---------- Provided data
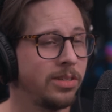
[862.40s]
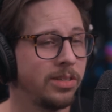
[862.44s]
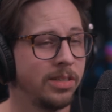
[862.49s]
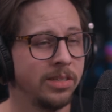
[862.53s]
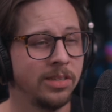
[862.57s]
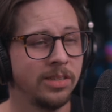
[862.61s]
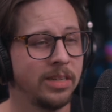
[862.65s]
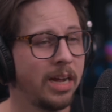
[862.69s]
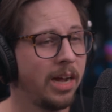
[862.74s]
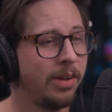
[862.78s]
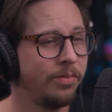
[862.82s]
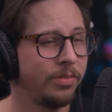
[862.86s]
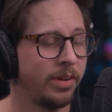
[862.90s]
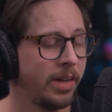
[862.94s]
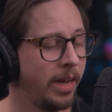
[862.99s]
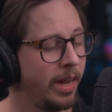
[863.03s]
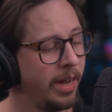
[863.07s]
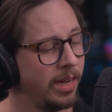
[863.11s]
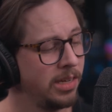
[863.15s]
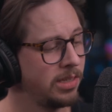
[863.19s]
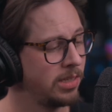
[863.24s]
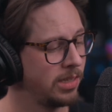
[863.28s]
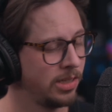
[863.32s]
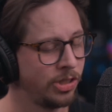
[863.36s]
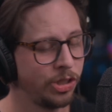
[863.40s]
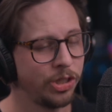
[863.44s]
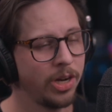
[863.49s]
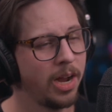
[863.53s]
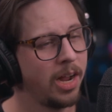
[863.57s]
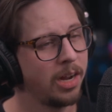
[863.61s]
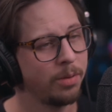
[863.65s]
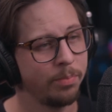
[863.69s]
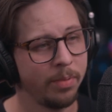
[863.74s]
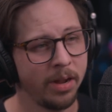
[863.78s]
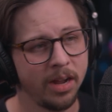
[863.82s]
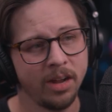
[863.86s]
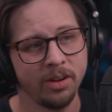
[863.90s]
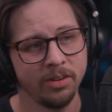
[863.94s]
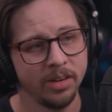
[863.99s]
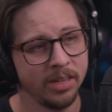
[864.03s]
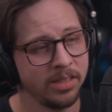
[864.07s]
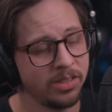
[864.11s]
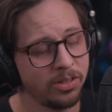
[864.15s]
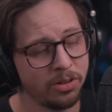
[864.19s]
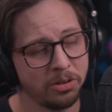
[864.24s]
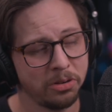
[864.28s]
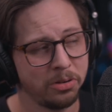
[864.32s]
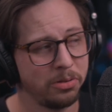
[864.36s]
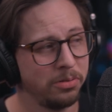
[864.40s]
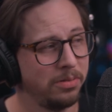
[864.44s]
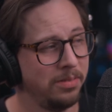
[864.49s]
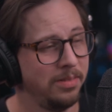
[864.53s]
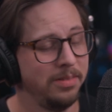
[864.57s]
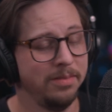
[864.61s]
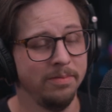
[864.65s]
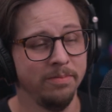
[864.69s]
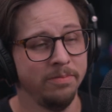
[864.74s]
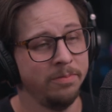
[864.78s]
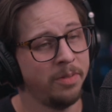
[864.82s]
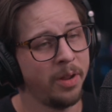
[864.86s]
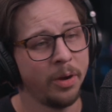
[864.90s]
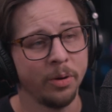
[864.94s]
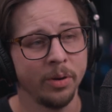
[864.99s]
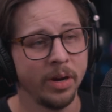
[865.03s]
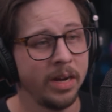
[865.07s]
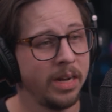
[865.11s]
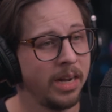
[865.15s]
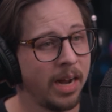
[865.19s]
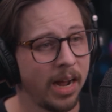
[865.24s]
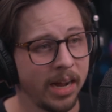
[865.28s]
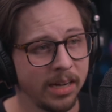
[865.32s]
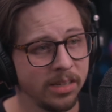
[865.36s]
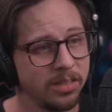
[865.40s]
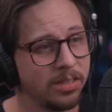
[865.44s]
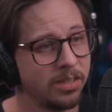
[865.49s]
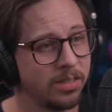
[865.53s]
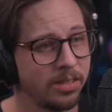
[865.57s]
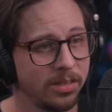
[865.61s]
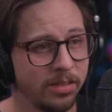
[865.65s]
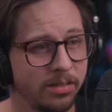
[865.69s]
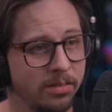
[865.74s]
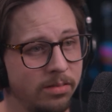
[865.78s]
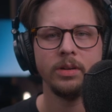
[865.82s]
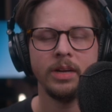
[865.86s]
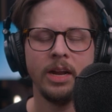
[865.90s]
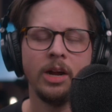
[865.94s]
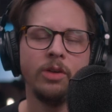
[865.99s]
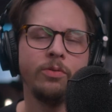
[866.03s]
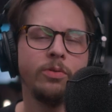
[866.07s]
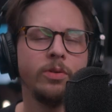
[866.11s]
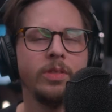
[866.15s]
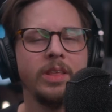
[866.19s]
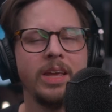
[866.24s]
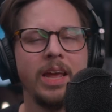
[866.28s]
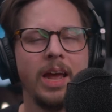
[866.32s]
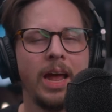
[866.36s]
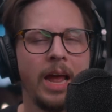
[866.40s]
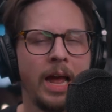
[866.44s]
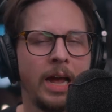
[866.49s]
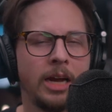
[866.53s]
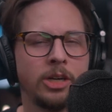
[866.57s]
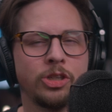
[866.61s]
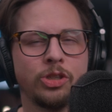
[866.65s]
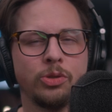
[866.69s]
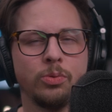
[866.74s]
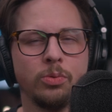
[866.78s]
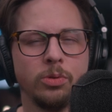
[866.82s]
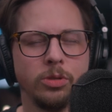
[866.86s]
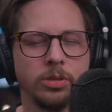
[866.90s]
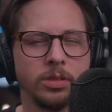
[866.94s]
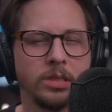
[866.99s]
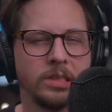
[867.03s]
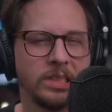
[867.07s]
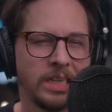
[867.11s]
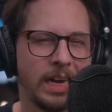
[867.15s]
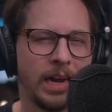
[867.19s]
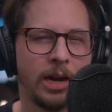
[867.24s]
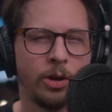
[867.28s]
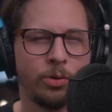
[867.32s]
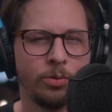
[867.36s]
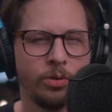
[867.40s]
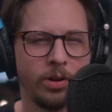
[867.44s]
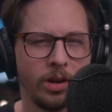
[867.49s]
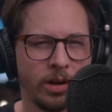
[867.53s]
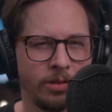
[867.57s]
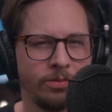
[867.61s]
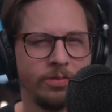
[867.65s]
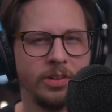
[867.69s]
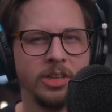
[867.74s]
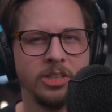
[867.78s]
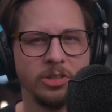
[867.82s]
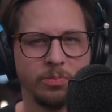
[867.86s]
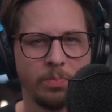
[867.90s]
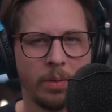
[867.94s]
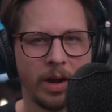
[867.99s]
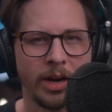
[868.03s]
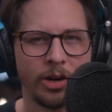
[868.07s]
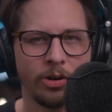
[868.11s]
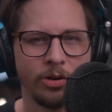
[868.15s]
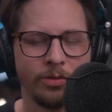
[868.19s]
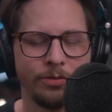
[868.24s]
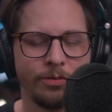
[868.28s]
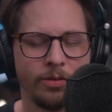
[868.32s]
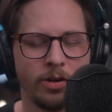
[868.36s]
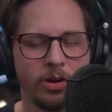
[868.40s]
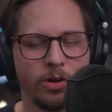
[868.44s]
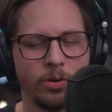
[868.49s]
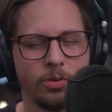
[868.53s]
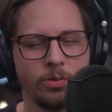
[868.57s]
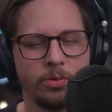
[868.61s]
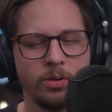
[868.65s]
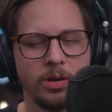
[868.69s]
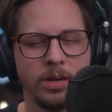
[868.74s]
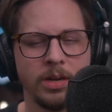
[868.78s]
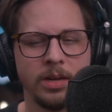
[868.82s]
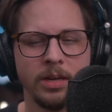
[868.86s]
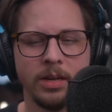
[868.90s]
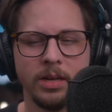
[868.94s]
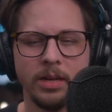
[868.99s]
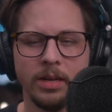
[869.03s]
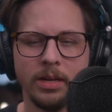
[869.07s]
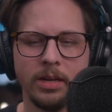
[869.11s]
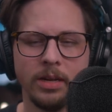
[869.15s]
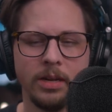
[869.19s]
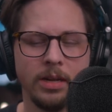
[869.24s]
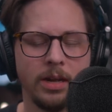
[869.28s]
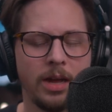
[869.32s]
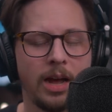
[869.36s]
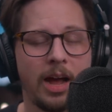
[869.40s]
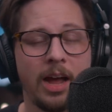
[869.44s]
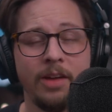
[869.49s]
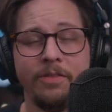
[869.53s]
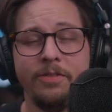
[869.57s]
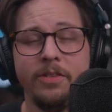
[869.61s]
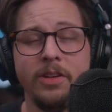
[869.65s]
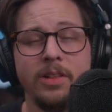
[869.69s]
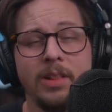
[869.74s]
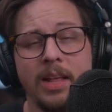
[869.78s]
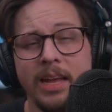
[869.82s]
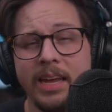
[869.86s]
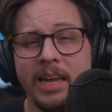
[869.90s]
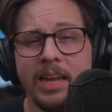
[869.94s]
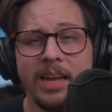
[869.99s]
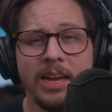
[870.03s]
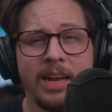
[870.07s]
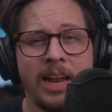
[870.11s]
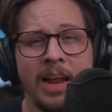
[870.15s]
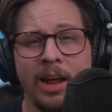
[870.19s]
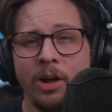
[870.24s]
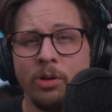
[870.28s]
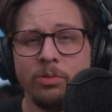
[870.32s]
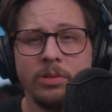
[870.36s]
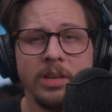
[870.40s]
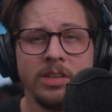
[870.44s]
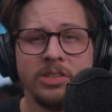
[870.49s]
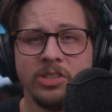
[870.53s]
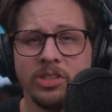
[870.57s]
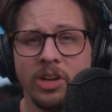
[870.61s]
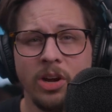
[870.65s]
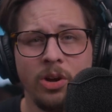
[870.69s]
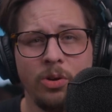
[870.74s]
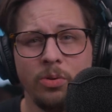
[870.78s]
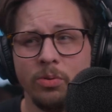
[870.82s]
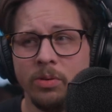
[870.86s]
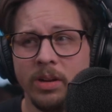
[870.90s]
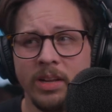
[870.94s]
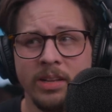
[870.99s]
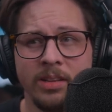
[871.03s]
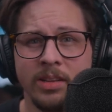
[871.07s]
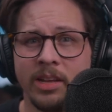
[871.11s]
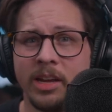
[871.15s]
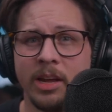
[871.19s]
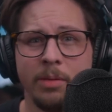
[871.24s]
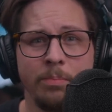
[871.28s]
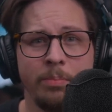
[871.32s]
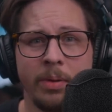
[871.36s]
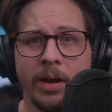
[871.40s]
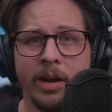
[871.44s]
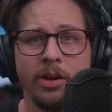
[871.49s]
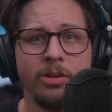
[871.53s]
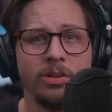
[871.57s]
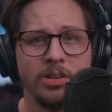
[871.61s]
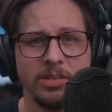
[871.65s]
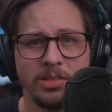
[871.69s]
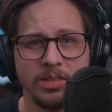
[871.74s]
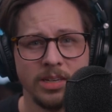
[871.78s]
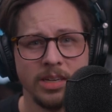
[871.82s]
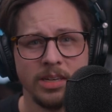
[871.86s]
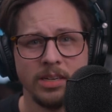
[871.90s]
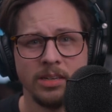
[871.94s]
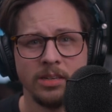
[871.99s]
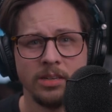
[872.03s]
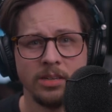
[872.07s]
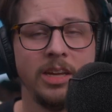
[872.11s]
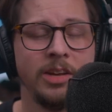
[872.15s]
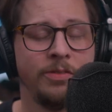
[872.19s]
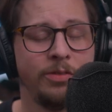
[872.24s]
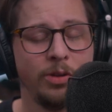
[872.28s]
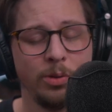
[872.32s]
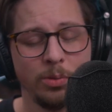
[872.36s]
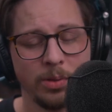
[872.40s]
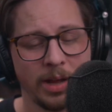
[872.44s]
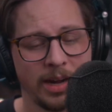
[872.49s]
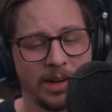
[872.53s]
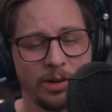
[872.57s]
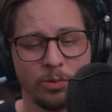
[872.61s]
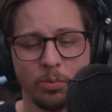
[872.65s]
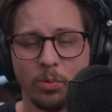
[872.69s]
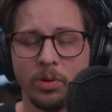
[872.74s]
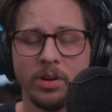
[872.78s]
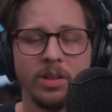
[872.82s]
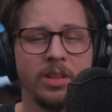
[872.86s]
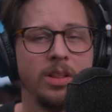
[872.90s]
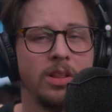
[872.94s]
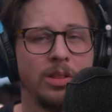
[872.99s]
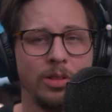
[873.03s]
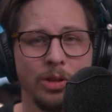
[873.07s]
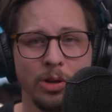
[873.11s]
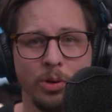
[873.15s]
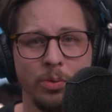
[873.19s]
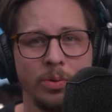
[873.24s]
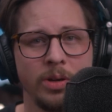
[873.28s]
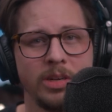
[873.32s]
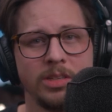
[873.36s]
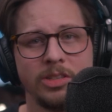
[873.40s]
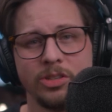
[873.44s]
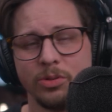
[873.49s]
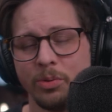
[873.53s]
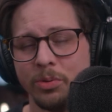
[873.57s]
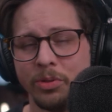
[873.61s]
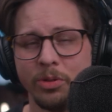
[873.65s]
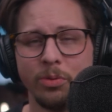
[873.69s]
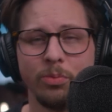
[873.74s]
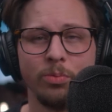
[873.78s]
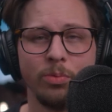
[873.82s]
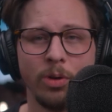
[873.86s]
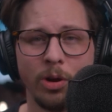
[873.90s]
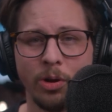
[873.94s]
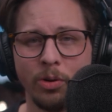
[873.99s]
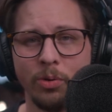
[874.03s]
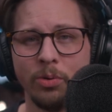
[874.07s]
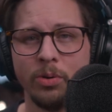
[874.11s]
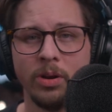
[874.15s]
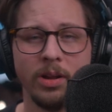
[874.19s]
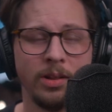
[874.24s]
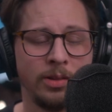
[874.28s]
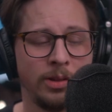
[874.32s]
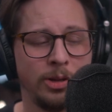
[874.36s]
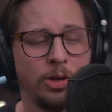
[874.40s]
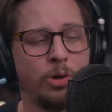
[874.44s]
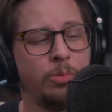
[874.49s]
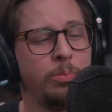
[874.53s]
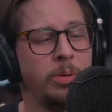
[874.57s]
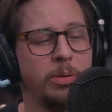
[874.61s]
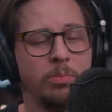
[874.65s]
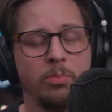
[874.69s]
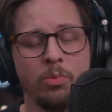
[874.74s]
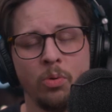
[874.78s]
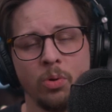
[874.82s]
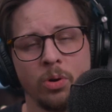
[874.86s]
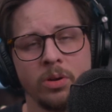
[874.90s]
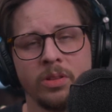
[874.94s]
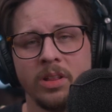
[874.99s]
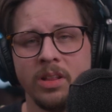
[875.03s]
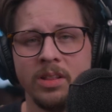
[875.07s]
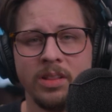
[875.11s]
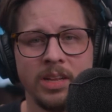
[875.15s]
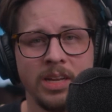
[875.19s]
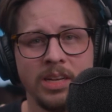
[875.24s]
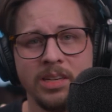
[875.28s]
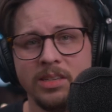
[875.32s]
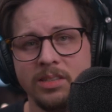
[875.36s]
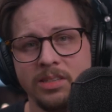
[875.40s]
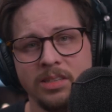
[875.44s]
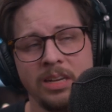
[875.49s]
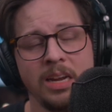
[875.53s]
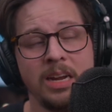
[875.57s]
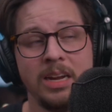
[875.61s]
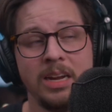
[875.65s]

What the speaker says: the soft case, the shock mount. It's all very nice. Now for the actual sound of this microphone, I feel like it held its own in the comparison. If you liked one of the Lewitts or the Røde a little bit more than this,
--------------------
:: Problem to solve ::
All of the data above needs to be retyped exactly, with the pictures removed.

:: Output ::
[862.40s]
[862.44s]
[862.49s]
[862.53s]
[862.57s]
[862.61s]
[862.65s]
[862.69s]
[862.74s]
[862.78s]
[862.82s]
[862.86s]
[862.90s]
[862.94s]
[862.99s]
[863.03s]
[863.07s]
[863.11s]
[863.15s]
[863.19s]
[863.24s]
[863.28s]
[863.32s]
[863.36s]
[863.40s]
[863.44s]
[863.49s]
[863.53s]
[863.57s]
[863.61s]
[863.65s]
[863.69s]
[863.74s]
[863.78s]
[863.82s]
[863.86s]
[863.90s]
[863.94s]
[863.99s]
[864.03s]
[864.07s]
[864.11s]
[864.15s]
[864.19s]
[864.24s]
[864.28s]
[864.32s]
[864.36s]
[864.40s]
[864.44s]
[864.49s]
[864.53s]
[864.57s]
[864.61s]
[864.65s]
[864.69s]
[864.74s]
[864.78s]
[864.82s]
[864.86s]
[864.90s]
[864.94s]
[864.99s]
[865.03s]
[865.07s]
[865.11s]
[865.15s]
[865.19s]
[865.24s]
[865.28s]
[865.32s]
[865.36s]
[865.40s]
[865.44s]
[865.49s]
[865.53s]
[865.57s]
[865.61s]
[865.65s]
[865.69s]
[865.74s]
[865.78s]
[865.82s]
[865.86s]
[865.90s]
[865.94s]
[865.99s]
[866.03s]
[866.07s]
[866.11s]
[866.15s]
[866.19s]
[866.24s]
[866.28s]
[866.32s]
[866.36s]
[866.40s]
[866.44s]
[866.49s]
[866.53s]
[866.57s]
[866.61s]
[866.65s]
[866.69s]
[866.74s]
[866.78s]
[866.82s]
[866.86s]
[866.90s]
[866.94s]
[866.99s]
[867.03s]
[867.07s]
[867.11s]
[867.15s]
[867.19s]
[867.24s]
[867.28s]
[867.32s]
[867.36s]
[867.40s]
[867.44s]
[867.49s]
[867.53s]
[867.57s]
[867.61s]
[867.65s]
[867.69s]
[867.74s]
[867.78s]
[867.82s]
[867.86s]
[867.90s]
[867.94s]
[867.99s]
[868.03s]
[868.07s]
[868.11s]
[868.15s]
[868.19s]
[868.24s]
[868.28s]
[868.32s]
[868.36s]
[868.40s]
[868.44s]
[868.49s]
[868.53s]
[868.57s]
[868.61s]
[868.65s]
[868.69s]
[868.74s]
[868.78s]
[868.82s]
[868.86s]
[868.90s]
[868.94s]
[868.99s]
[869.03s]
[869.07s]
[869.11s]
[869.15s]
[869.19s]
[869.24s]
[869.28s]
[869.32s]
[869.36s]
[869.40s]
[869.44s]
[869.49s]
[869.53s]
[869.57s]
[869.61s]
[869.65s]
[869.69s]
[869.74s]
[869.78s]
[869.82s]
[869.86s]
[869.90s]
[869.94s]
[869.99s]
[870.03s]
[870.07s]
[870.11s]
[870.15s]
[870.19s]
[870.24s]
[870.28s]
[870.32s]
[870.36s]
[870.40s]
[870.44s]
[870.49s]
[870.53s]
[870.57s]
[870.61s]
[870.65s]
[870.69s]
[870.74s]
[870.78s]
[870.82s]
[870.86s]
[870.90s]
[870.94s]
[870.99s]
[871.03s]
[871.07s]
[871.11s]
[871.15s]
[871.19s]
[871.24s]
[871.28s]
[871.32s]
[871.36s]
[871.40s]
[871.44s]
[871.49s]
[871.53s]
[871.57s]
[871.61s]
[871.65s]
[871.69s]
[871.74s]
[871.78s]
[871.82s]
[871.86s]
[871.90s]
[871.94s]
[871.99s]
[872.03s]
[872.07s]
[872.11s]
[872.15s]
[872.19s]
[872.24s]
[872.28s]
[872.32s]
[872.36s]
[872.40s]
[872.44s]
[872.49s]
[872.53s]
[872.57s]
[872.61s]
[872.65s]
[872.69s]
[872.74s]
[872.78s]
[872.82s]
[872.86s]
[872.90s]
[872.94s]
[872.99s]
[873.03s]
[873.07s]
[873.11s]
[873.15s]
[873.19s]
[873.24s]
[873.28s]
[873.32s]
[873.36s]
[873.40s]
[873.44s]
[873.49s]
[873.53s]
[873.57s]
[873.61s]
[873.65s]
[873.69s]
[873.74s]
[873.78s]
[873.82s]
[873.86s]
[873.90s]
[873.94s]
[873.99s]
[874.03s]
[874.07s]
[874.11s]
[874.15s]
[874.19s]
[874.24s]
[874.28s]
[874.32s]
[874.36s]
[874.40s]
[874.44s]
[874.49s]
[874.53s]
[874.57s]
[874.61s]
[874.65s]
[874.69s]
[874.74s]
[874.78s]
[874.82s]
[874.86s]
[874.90s]
[874.94s]
[874.99s]
[875.03s]
[875.07s]
[875.11s]
[875.15s]
[875.19s]
[875.24s]
[875.28s]
[875.32s]
[875.36s]
[875.40s]
[875.44s]
[875.49s]
[875.53s]
[875.57s]
[875.61s]
[875.65s]

What the speaker says: the soft case, the shock mount. It's all very nice. Now for the actual sound of this microphone, I feel like it held its own in the comparison. If you liked one of the Lewitts or the Røde a little bit more than this,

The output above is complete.